In the three months to June 2020, an extra 2,161 Victorians were added to rolls, according to estimates by researcher Dr Duncan Rouch.

That takes the total number of people waiting for a home to 99,264, includes 29,618 children.

The Greens’ housing spokesman, Sam Hibbins, blamed the situation on decades of “neglect by successive state governments”.

“The state government hasn’t even built 10% of the public homes it said it would during this term, which means the waiting list will continues to blow out,” he said.

“The only way we can solve homelessness is to build more homes, it’s really that simple.”

Under a bill the Greens will introduce to parliament this week, the government would be bound to a public housing target, which the party says would work similar to a renewable energy target.

It would require the government to construct or purchase an additional 100,000 new public homes by 2030, or 10,000 a year.

The benchmark is more ambitious than a proposal from the state’s peak homelessness body, which in May called for the construction of 6,000 units a year.

Victorian housing registry

According to government figures, the average waiting time for a “priority access” housing applicant is currently 11.6 months. This fast-tracked list includes people who are homeless, escaping family violence or living with a disability.

The Department of Health and Human Services has previously partly blamed the wait figure on the “lack of growth in social housing”.

Until very recently, Michael Miletic, 63, was among those on the priority list.

The Geelong man had been staying in cheap accommodation during the pandemic. When that came to an end, he was homeless for a month. It was not a new experience.

“I’ve been house surfing for years,” Miletic said. “I’ve never had a place to call my own.”

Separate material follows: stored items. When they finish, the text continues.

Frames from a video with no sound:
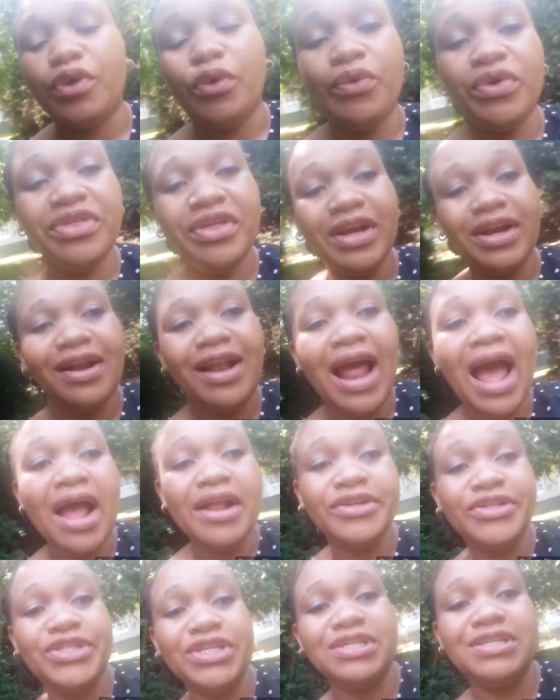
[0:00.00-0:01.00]
with a
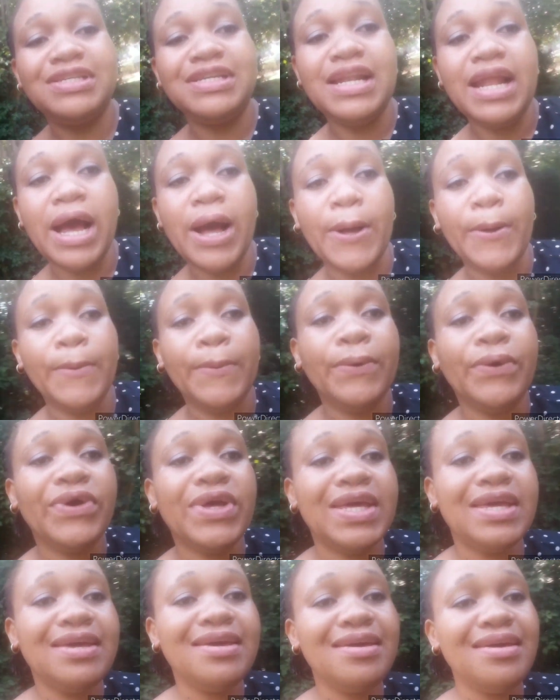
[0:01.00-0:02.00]
client just now.
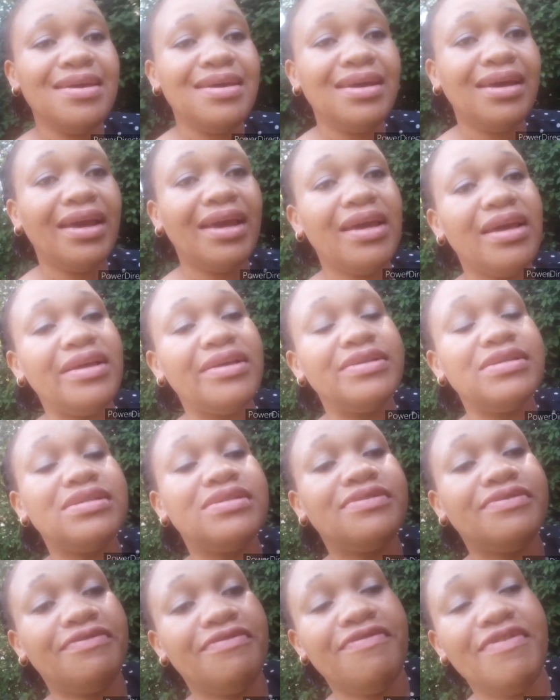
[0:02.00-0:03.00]
He
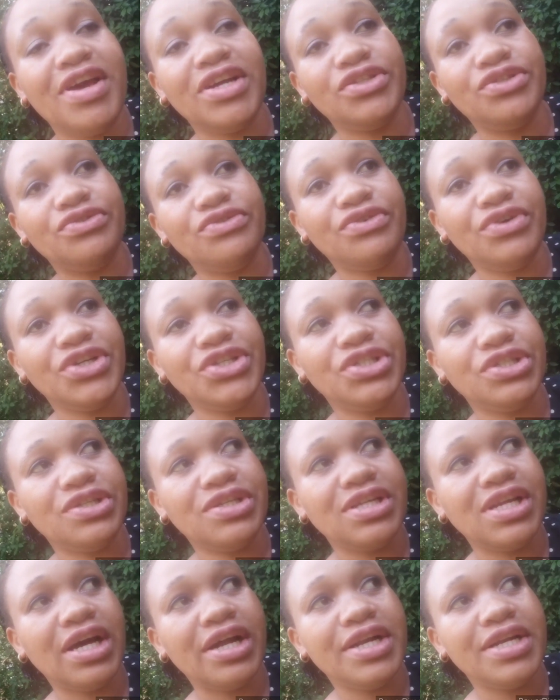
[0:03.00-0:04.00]
is vet
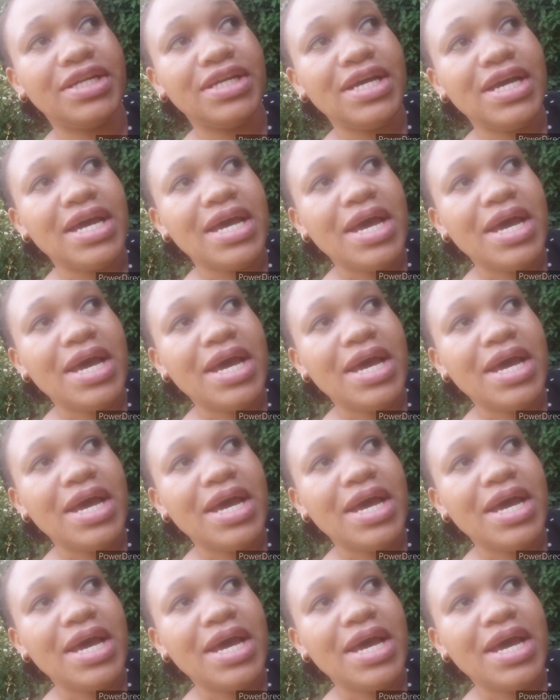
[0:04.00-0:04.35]
registered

While waiting on the public housing list, Miletic slept in his car and would shower at the Geelong Olympic pool.

Luckily, he said, his vehicle had a canopy on the back that fits a bed. “I thought, ‘At least I’m not doing it hard on the streets,’” he said.

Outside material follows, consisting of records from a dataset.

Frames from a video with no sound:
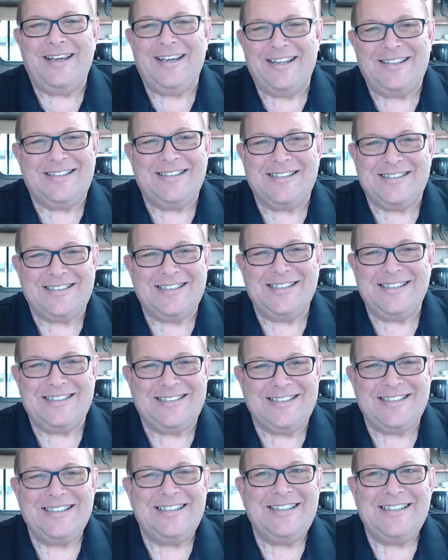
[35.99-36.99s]

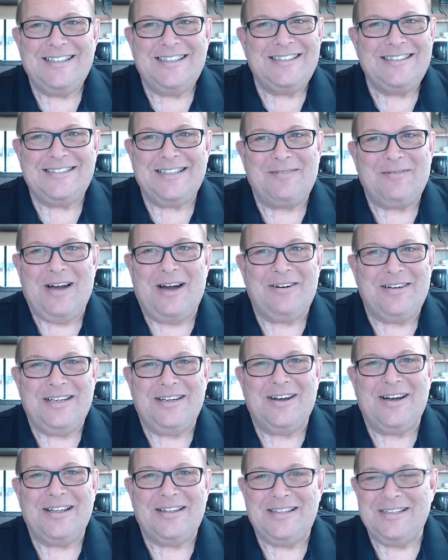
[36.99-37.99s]
just, somehow he
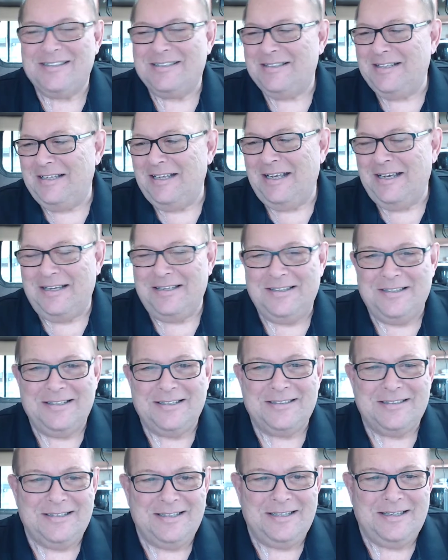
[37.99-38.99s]
got this uh,
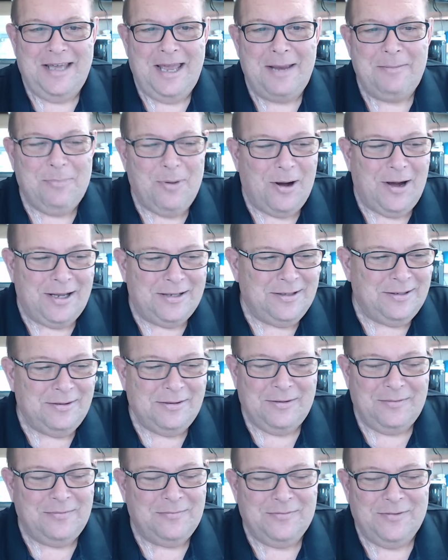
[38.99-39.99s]
this K-pod
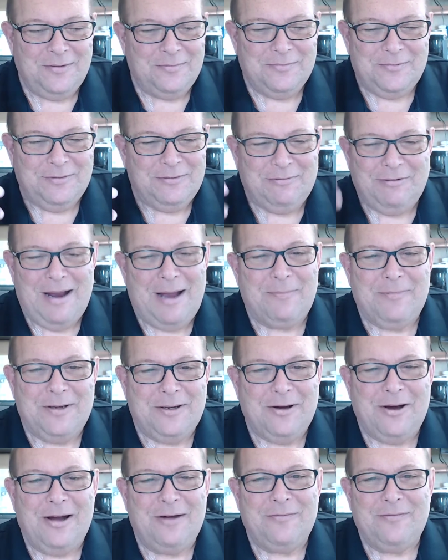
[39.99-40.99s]
of, of crappy
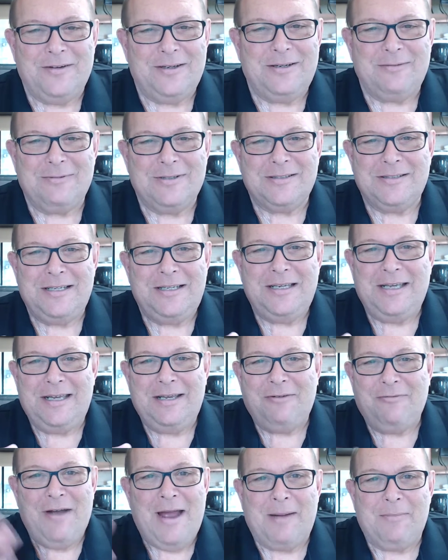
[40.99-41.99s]
coffee, and it was he
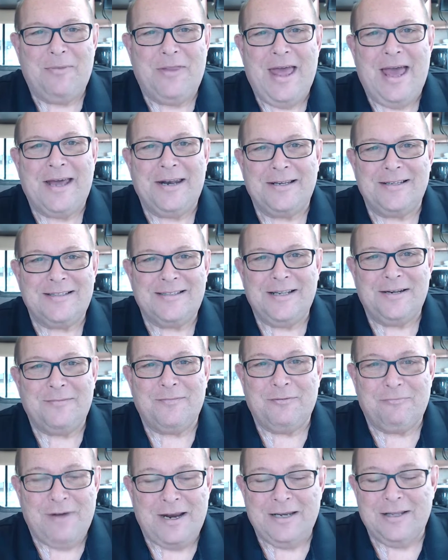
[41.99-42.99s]
grabbed that instead
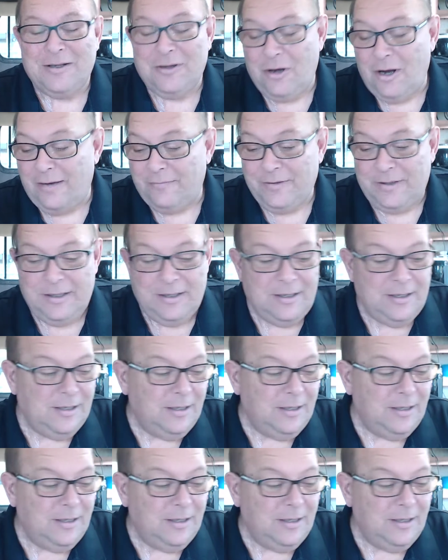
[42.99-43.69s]
of the regular coffee.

After eight months on the waiting list, Miletic was given a home this month. He knows his wait was shorter than most, and credits the outcome to the assistance he received from the Housing for the Aged Action Group.

Across Victoria, there has been a 125% increase in priority applications like Miletic’s since September 2016, according to Rouch’s research.

Geelong is the worst-hit regional area, while demand in metropolitan Melbourne was highest in a housing region described as “Western Melbourne”.

That area includes the suburbs in and around the nine high-rise towers in Flemington and North Melbourne that were controversially locked down in July at the start of Melbourne’s second wave.

Since September 2016, demand has increased by 82% in that region, while applications also surged in north-eastern Melbourne, including Preston (200% increase), the Dandenong area (166%) and the Hume and Moreland area, including Broadmeadows (149%).

Related: Victoria criticised for $2bn prison spend while neglecting social housing

Since the tower lockdown, the government has allocated $30m to voluntarily relocate families living in Melbourne’s public housing high-rises.

And in July, it also committed to build 168 new social housing units as part of a Covid stimulus package.

However, controversially, it is also selling off eight public housing estates to developers as part of a “renewal” project that will lead a 10% increase in social housing, which also includes affordable homes leased by non-profits.

With the state budget due before the end of the year, Hibbins said forthcoming stimulus should include a massive housing boost.

“There hasn’t been the will from governments in the past, but the Covid crisis has now presented us with a once-in-a-lifetime opportunity to build back a better future, and access to secure housing for everyone should be the first step,” he said.

A state government spokeswoman said Labor was responsible for record investment to support those sleeping rough, or at risk of homelessness, and family violence survivors who need a home.

She said the 1,000 homes program “remains on track to be completed by 2022”.

Contracts have been signed with builders for nearly all of the 1,000 homes.

“We’ve also been invested almost $500m to build, repair and upgrade over 23,000 community and public housing homes across the state,” the spokeswoman said.